* _Exercise description_: Apart from the pictures, every line below is to be set down exactly.

**** Input ****

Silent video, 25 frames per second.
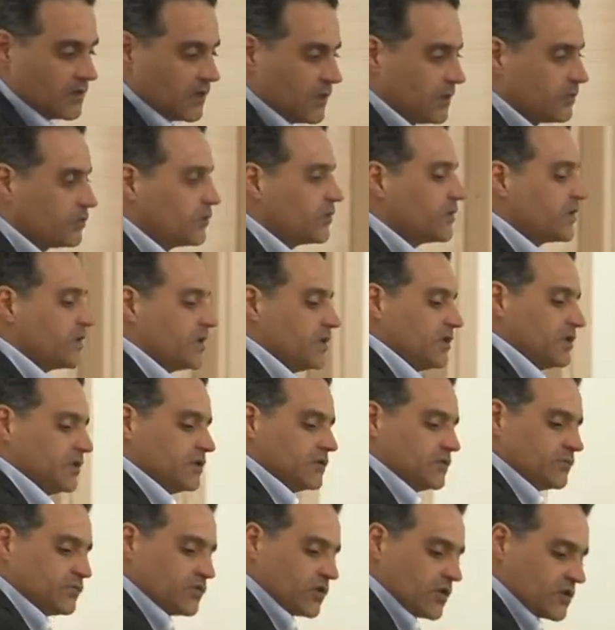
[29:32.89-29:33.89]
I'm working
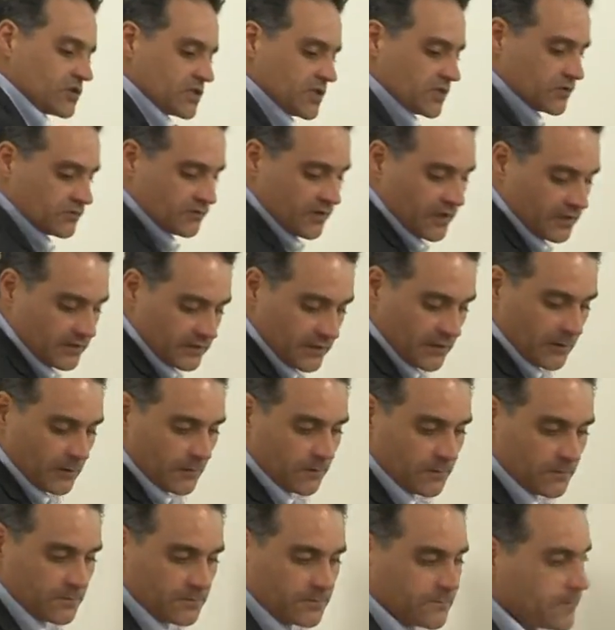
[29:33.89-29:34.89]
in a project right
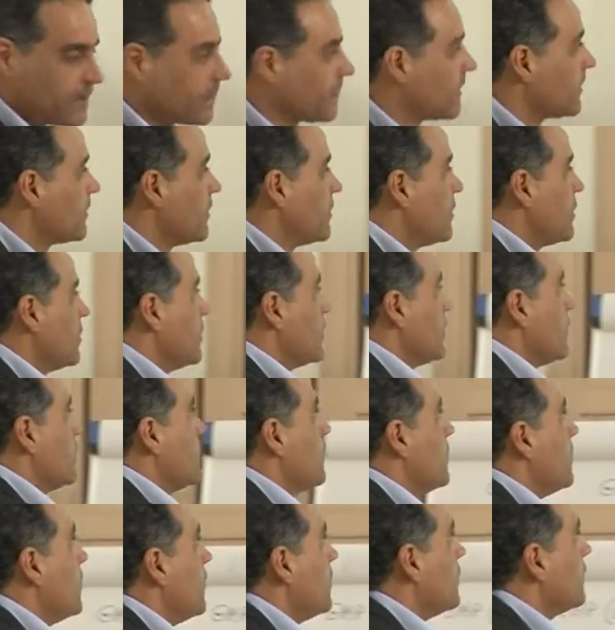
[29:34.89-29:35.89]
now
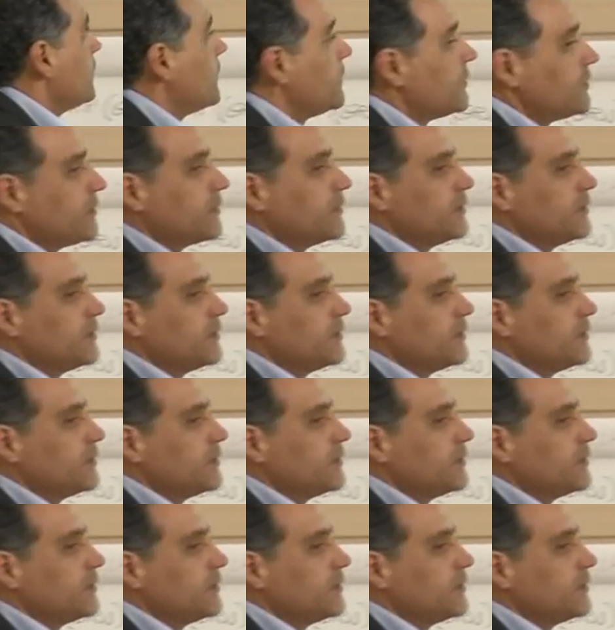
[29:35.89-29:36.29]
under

****

* _Solved exercise_:
Silent video, 25 frames per second.
[29:32.89-29:33.89]
I'm working
[29:33.89-29:34.89]
in a project right
[29:34.89-29:35.89]
now
[29:35.89-29:36.29]
under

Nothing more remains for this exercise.